Marca é um sinal utilizado para identificar e distinguir os produtos ou serviços de uma entidade dos produtos ou serviços de outras entidades.

A marca pode ser constituída por um sinal ou conjunto de sinais, nomeadamente palavras, incluindo nomes de pessoas, desenhos, letras, números, sons, cor, a forma do produto ou da respetiva embalagem, ou por um sinal ou conjunto de sinais que possam ser representados de forma que permita determinar, de modo claro e preciso, o objeto da proteção conferida ao seu titular.

A marca pode ser: 

👉nominativa: contém exclusivamente palavras, letras, números ou outros carateres tipográficos convencionais; 

👉figurativa: é exclusivamente composta por imagens ou desenhos;

👉tridimensional: consiste numa forma, incluindo a de recipientes, embalagens ou do produto propriamente dito e a sua aparência, podendo ser combinado o uso de uma forma tridimensional com elementos verbais ou figurativos;

👉sinal figurativo com elementos verbais: contém imagens ou desenhos, usados juntamente com palavras, letras, números ou outros carateres.

A concessão de uma marca nacional não é automática, estando dependente do deferimento do pedido de registo realizado. 

Para aumentar a probabilidade de deferimento de um pedido, é necessário conhecer os fundamentos legalmente consagrados de recusa de registo, de forma a evitá-los. Para tanto, é necessário fazer uma análise prévia, procurando, entre outras coisas, se já existe alguma marca semelhante. 
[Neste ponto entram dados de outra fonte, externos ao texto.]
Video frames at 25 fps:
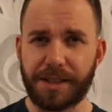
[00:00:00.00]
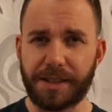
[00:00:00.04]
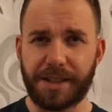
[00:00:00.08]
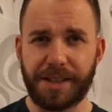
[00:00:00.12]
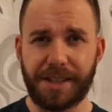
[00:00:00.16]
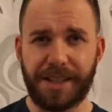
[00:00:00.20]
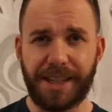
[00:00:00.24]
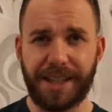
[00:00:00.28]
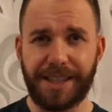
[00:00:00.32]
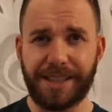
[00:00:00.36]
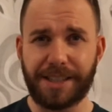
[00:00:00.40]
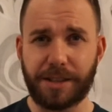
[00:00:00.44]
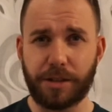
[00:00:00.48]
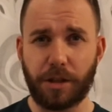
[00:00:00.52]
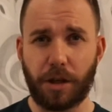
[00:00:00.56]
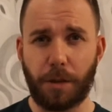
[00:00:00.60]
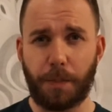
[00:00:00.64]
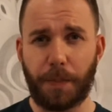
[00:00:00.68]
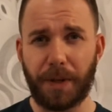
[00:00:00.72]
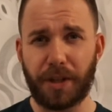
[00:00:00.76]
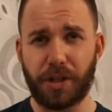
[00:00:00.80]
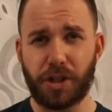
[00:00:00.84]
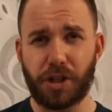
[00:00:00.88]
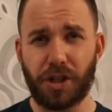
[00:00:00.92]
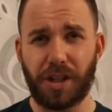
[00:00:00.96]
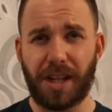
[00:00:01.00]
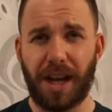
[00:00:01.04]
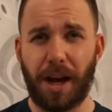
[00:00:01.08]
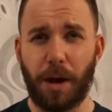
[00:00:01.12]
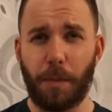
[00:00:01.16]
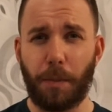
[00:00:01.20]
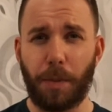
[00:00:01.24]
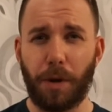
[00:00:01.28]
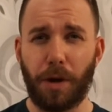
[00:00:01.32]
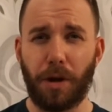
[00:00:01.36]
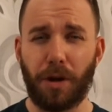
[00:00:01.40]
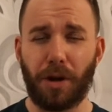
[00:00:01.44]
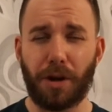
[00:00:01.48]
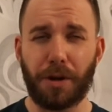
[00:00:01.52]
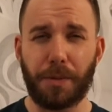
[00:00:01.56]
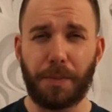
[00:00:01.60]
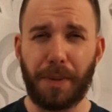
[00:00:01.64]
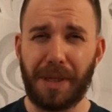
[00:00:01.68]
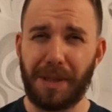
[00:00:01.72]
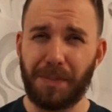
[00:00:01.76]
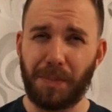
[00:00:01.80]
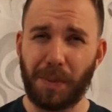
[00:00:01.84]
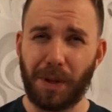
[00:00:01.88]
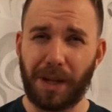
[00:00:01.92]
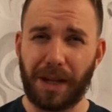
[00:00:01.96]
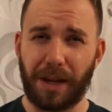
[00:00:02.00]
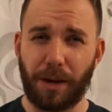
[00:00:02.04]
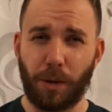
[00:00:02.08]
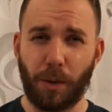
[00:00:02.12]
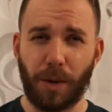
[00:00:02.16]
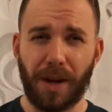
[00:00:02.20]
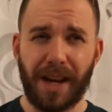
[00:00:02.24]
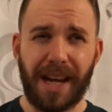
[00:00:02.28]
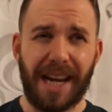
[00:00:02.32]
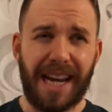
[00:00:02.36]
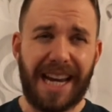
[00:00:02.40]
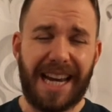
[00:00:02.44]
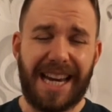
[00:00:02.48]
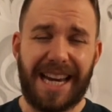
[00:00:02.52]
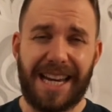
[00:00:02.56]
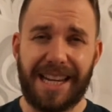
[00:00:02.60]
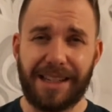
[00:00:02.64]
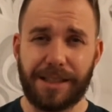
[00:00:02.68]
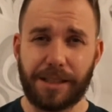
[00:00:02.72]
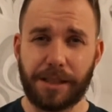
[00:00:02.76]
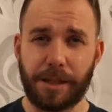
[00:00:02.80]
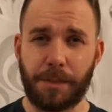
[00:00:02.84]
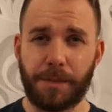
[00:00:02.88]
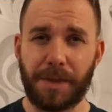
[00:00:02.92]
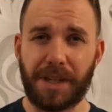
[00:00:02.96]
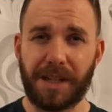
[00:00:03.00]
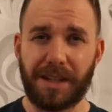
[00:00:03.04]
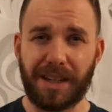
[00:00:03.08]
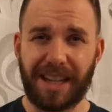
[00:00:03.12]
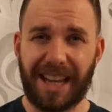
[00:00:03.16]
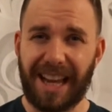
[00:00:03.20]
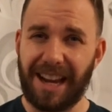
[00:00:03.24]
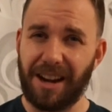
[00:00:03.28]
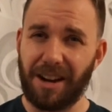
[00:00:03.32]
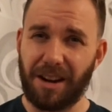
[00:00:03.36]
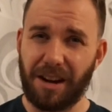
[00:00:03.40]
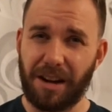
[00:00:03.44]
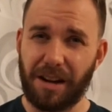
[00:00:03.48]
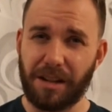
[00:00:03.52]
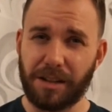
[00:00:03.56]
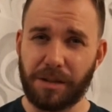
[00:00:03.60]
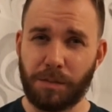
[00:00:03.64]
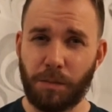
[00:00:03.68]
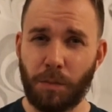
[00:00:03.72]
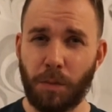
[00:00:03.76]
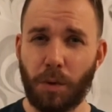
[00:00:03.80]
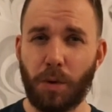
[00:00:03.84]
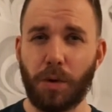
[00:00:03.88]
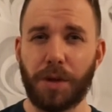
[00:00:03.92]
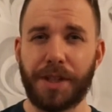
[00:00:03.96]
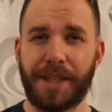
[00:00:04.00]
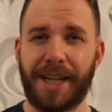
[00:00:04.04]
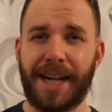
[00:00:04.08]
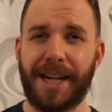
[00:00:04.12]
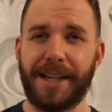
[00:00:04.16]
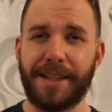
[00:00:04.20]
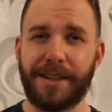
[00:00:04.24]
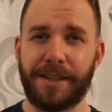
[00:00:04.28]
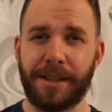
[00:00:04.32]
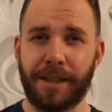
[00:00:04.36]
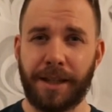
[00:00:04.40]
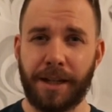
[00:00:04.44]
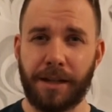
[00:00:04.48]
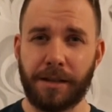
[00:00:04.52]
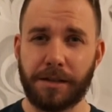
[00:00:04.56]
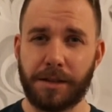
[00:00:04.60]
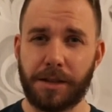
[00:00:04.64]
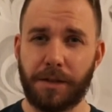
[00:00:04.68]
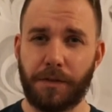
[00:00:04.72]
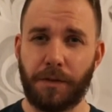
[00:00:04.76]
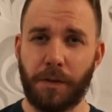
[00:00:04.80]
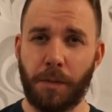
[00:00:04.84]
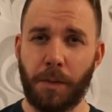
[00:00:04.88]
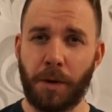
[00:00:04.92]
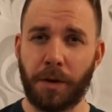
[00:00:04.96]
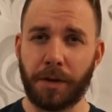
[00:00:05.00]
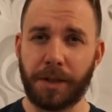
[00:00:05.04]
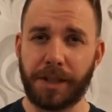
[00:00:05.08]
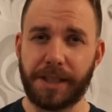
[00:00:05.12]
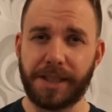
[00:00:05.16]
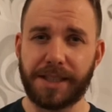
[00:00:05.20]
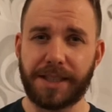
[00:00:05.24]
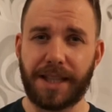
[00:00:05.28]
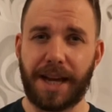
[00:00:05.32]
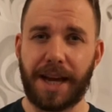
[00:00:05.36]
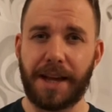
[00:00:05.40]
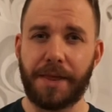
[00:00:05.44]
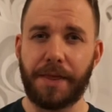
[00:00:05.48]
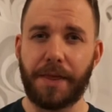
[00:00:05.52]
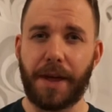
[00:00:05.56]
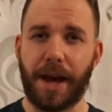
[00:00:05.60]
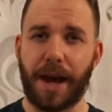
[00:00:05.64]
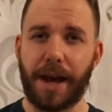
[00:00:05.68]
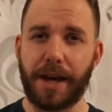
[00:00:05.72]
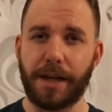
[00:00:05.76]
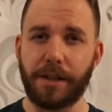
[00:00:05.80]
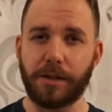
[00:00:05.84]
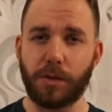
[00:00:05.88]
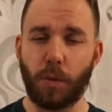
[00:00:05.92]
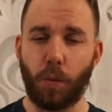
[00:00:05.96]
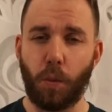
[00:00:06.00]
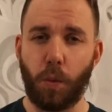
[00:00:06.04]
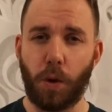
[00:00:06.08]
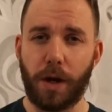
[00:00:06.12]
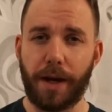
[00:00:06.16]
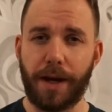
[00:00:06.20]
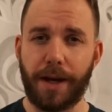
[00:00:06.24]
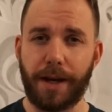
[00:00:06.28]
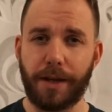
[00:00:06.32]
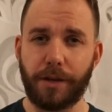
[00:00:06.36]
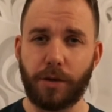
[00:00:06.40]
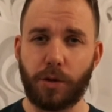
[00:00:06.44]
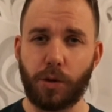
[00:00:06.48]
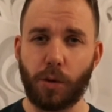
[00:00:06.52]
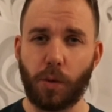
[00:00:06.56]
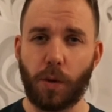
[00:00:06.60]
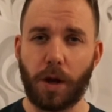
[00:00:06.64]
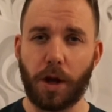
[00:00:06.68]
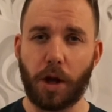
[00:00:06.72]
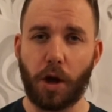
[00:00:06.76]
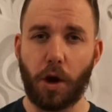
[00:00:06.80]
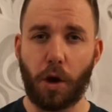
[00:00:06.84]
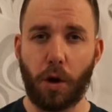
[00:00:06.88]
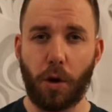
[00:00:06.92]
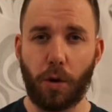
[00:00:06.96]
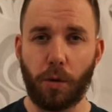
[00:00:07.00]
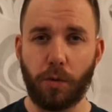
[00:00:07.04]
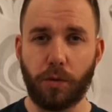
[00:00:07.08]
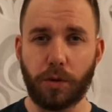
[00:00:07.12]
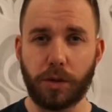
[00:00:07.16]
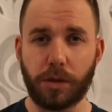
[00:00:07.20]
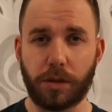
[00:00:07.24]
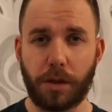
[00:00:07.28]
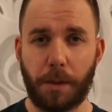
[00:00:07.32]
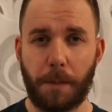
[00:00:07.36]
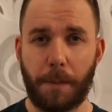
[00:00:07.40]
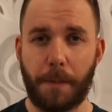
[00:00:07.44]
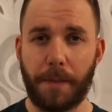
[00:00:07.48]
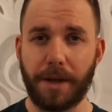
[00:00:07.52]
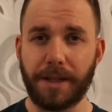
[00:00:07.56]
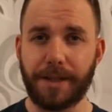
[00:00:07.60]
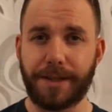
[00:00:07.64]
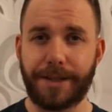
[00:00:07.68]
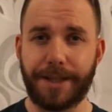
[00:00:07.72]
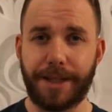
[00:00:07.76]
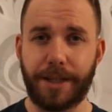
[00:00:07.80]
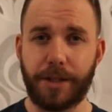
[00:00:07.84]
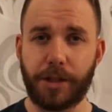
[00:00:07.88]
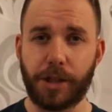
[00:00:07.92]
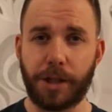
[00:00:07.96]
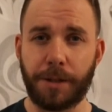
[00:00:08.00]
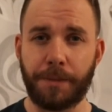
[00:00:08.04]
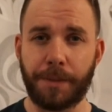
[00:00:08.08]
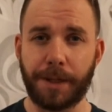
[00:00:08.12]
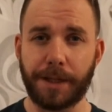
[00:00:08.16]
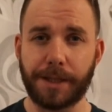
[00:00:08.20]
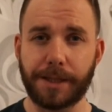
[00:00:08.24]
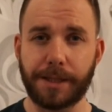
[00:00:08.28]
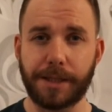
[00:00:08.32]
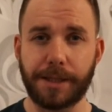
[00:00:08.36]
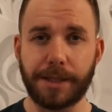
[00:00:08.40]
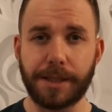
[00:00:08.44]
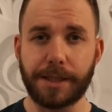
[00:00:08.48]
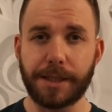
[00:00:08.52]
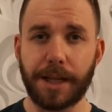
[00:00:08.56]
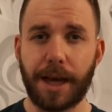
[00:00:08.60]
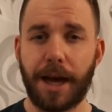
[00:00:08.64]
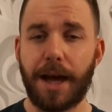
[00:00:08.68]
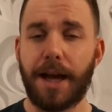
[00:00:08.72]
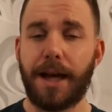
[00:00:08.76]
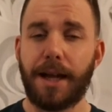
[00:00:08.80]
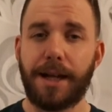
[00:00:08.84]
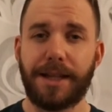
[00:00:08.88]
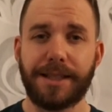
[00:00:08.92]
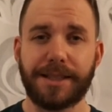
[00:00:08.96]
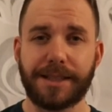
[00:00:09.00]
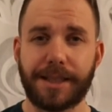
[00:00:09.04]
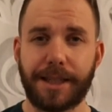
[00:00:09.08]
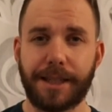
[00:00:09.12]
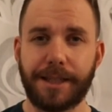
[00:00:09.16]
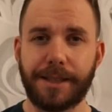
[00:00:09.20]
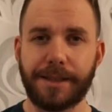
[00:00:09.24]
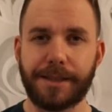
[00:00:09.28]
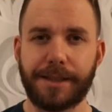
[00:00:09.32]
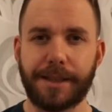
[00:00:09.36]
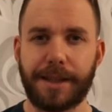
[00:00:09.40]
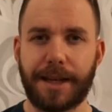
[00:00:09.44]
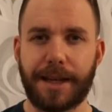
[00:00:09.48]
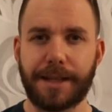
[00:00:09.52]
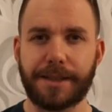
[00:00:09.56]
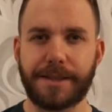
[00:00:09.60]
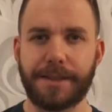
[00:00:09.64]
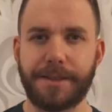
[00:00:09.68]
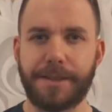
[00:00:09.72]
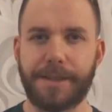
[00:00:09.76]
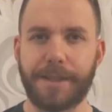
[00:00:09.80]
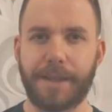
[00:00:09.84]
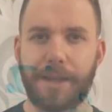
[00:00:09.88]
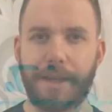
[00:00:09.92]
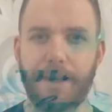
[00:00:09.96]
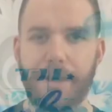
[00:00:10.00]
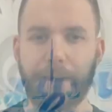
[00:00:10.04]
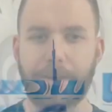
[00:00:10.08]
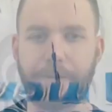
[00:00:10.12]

Today's topic should help a lot of people out. It's something I get asked more than anything else, if I'm honest, and that is, where do I host my DJ mixes? Let's get into that today.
Uma vez feita esta análise e não se identificando, à partida, obstáculos relevantes ao registo, passa-se à realização do pedido de registo em si, o qual apresenta questões técnicas.

Feito o pedido de registo de concessão de marca nacional, segue-se a fase de possível oposição (a qual tem a duração de 2 meses) e, por fim, a decisão.
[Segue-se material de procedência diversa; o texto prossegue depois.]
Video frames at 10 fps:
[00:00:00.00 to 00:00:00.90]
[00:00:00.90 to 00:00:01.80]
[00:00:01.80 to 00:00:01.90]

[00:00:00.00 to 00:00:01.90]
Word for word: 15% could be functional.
Uma vez deferido, a duração do registo é de 10 anos, contados a partir da data da apresentação do pedido, podendo ser indefinidamente renovado, total ou parcialmente, por iguais períodos. 

Durante a vigência do registo, o titular pode, em determinadas circunstâncias, impedir terceiros de utilizar, no exercício de atividades económicas, sinais idênticos ou semelhantes à sua marca, designadamente quando exista risco de confusão ou associação com a marca registada.